## Task directions
Quote these lines exactly: the one that holds "(24.00 s to 25.00 s)" and every line after it to the end of the material below. Skip pictures.

## Records to process
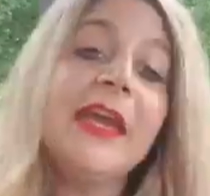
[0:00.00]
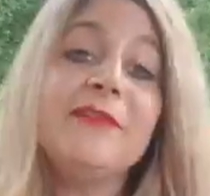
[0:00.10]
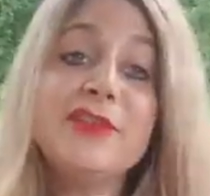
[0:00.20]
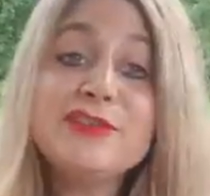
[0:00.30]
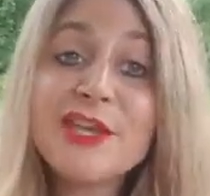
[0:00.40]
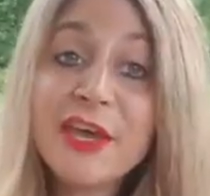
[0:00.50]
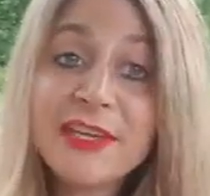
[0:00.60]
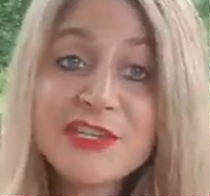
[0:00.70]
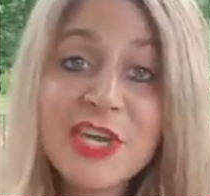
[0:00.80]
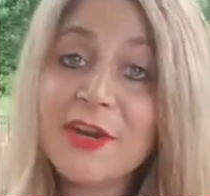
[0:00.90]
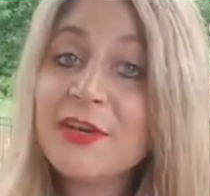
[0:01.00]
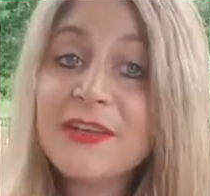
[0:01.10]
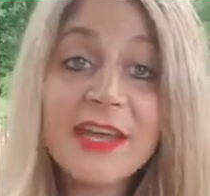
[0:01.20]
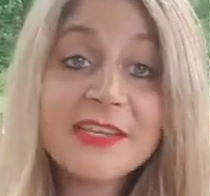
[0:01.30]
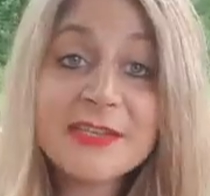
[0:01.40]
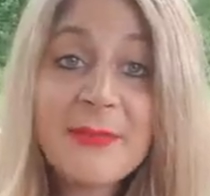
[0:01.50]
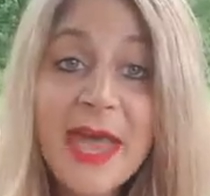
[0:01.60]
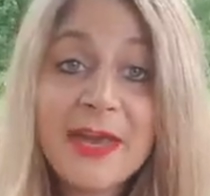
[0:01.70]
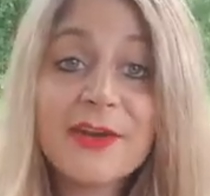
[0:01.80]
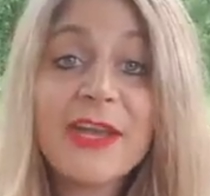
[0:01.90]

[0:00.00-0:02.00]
if you suck at sharing, it doesn't matter.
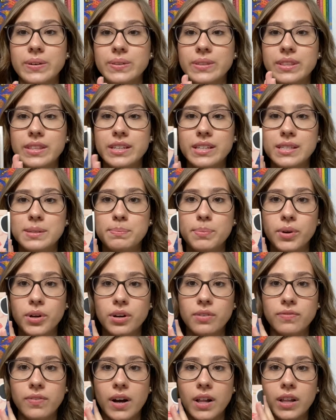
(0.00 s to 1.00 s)
this
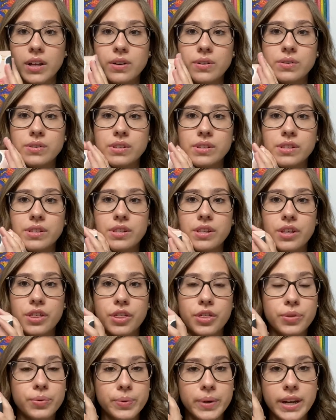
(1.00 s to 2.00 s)
book follows the
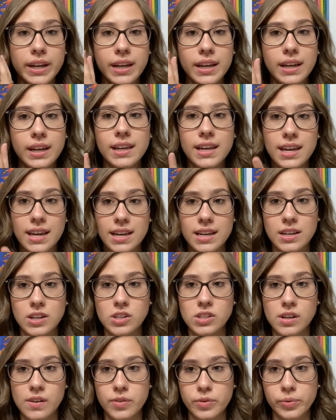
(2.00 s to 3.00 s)
3
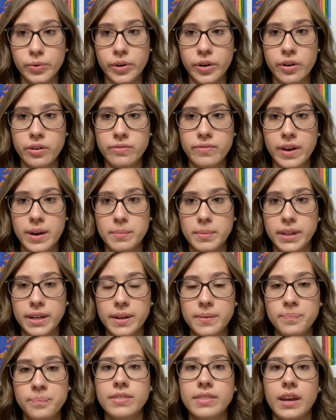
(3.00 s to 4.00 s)
kids of the royal
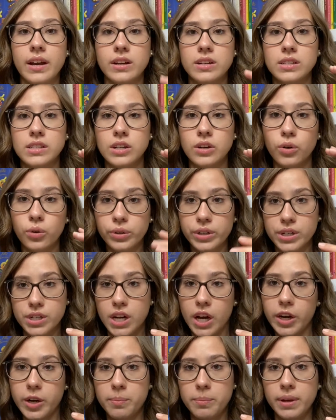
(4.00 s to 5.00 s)
family. There's an oldest
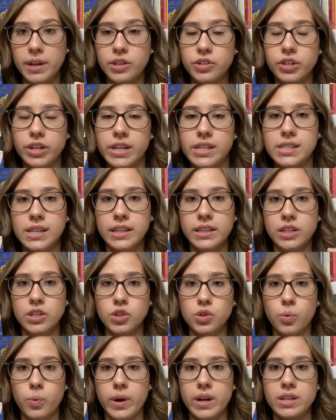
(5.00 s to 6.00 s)
daughter, Beatrice, and then
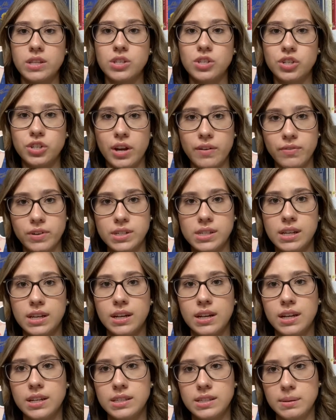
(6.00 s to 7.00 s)
twins,
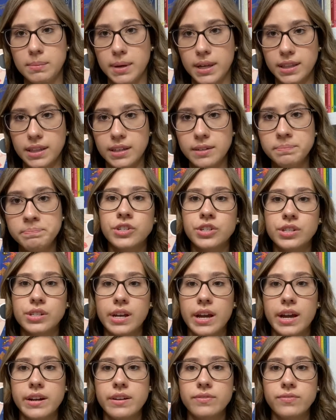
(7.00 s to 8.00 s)
Jefferson and Samantha. Just
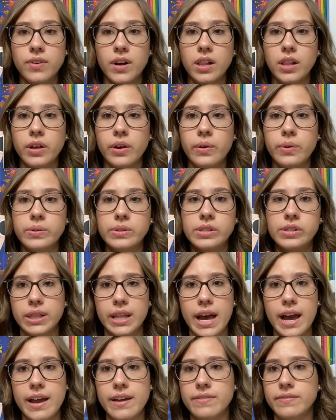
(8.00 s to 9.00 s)
kind of follows
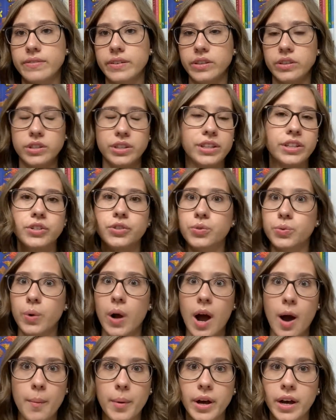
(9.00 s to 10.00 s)
life and the
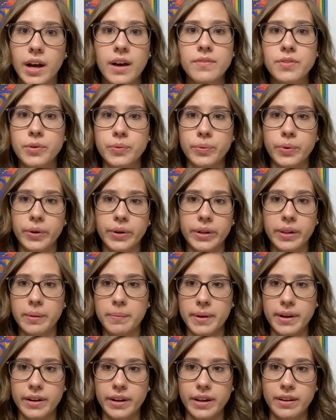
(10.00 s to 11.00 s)
drama of the royal
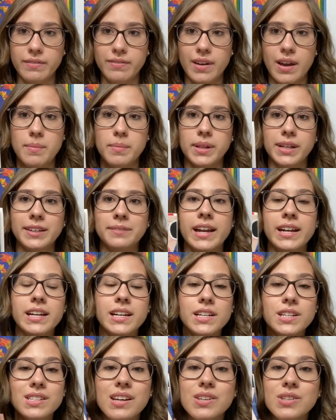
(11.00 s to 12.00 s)
American family. It
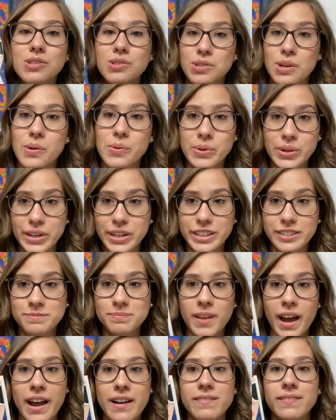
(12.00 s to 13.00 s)
is so good.
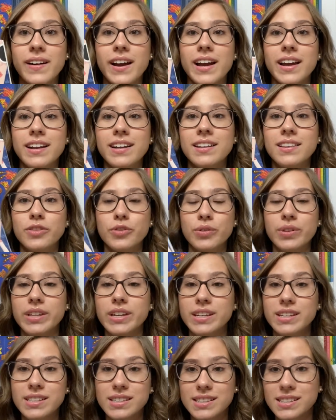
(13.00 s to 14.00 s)
I read through
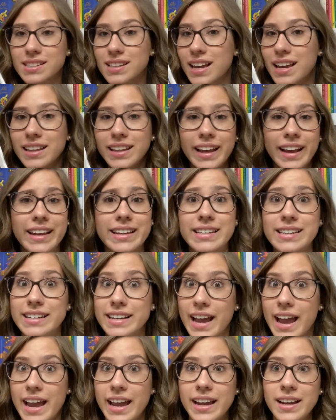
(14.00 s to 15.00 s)
this in like a
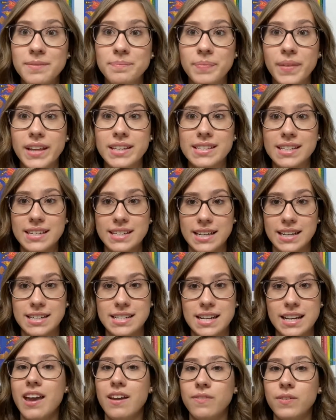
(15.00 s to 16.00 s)
day. It's
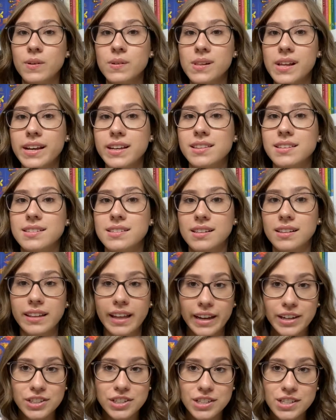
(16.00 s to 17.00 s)
addicting. If you like the
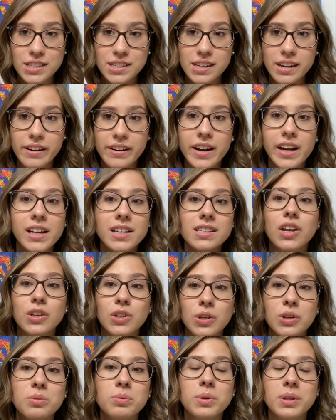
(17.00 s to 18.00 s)
Selection series,
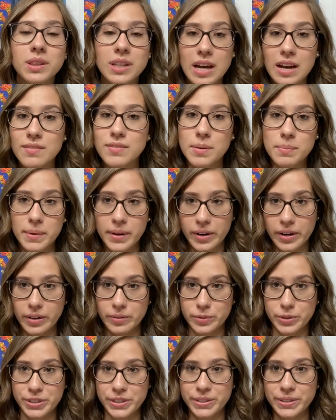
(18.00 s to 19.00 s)
you will love American
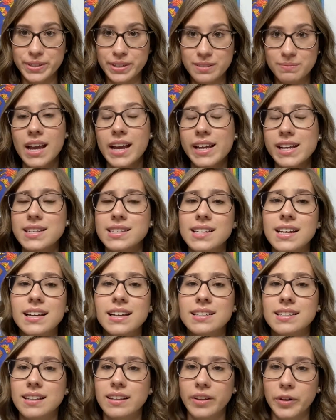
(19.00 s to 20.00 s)
Royals. Like I said,
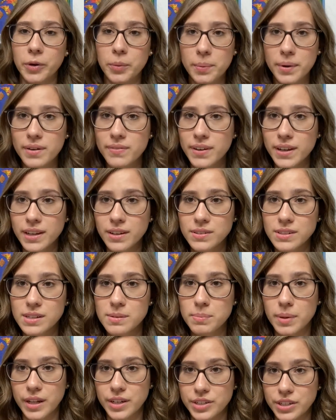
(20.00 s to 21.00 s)
it's a little bit of a guilty
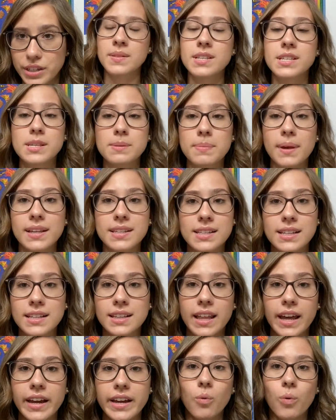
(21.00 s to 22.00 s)
pleasure pleasure. This is basically
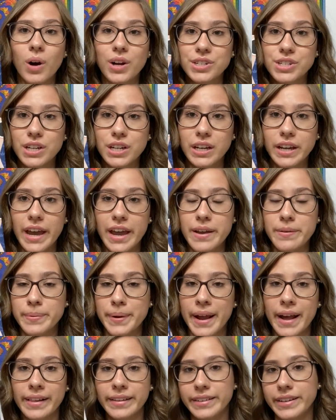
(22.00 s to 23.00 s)
like watching a
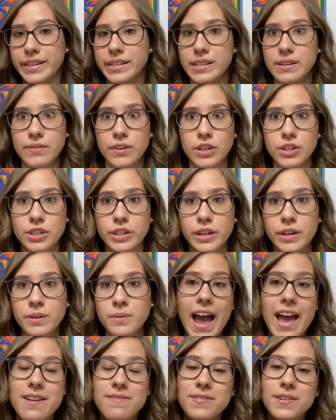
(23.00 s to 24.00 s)
reality TV show.
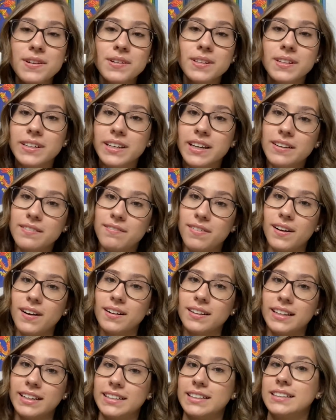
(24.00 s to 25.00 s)
If you're looking for
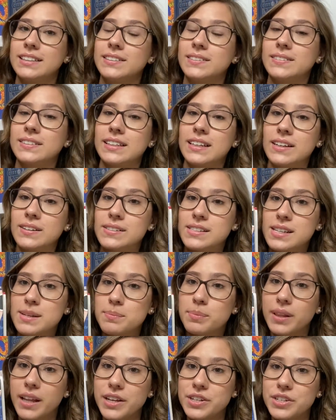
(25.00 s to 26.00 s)
like a little guilty
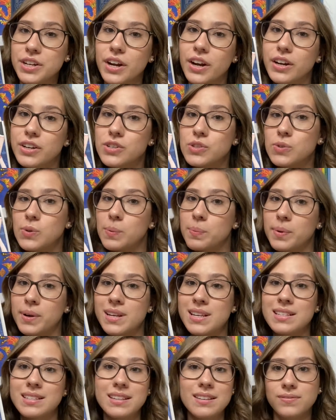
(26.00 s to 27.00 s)
pleasure, super
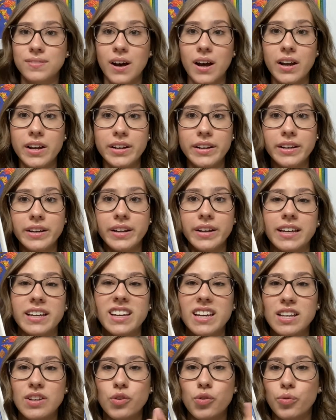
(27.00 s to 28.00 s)
easy, fun, like
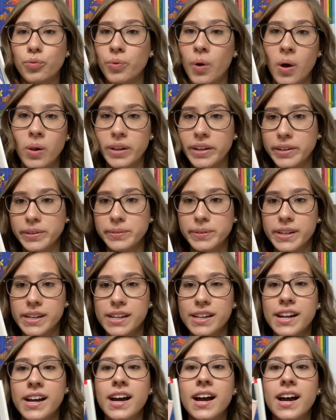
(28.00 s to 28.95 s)
enthralling read,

## Answer for this exercise
(24.00 s to 25.00 s)
If you're looking for
(25.00 s to 26.00 s)
like a little guilty
(26.00 s to 27.00 s)
pleasure, super
(27.00 s to 28.00 s)
easy, fun, like
(28.00 s to 28.95 s)
enthralling read,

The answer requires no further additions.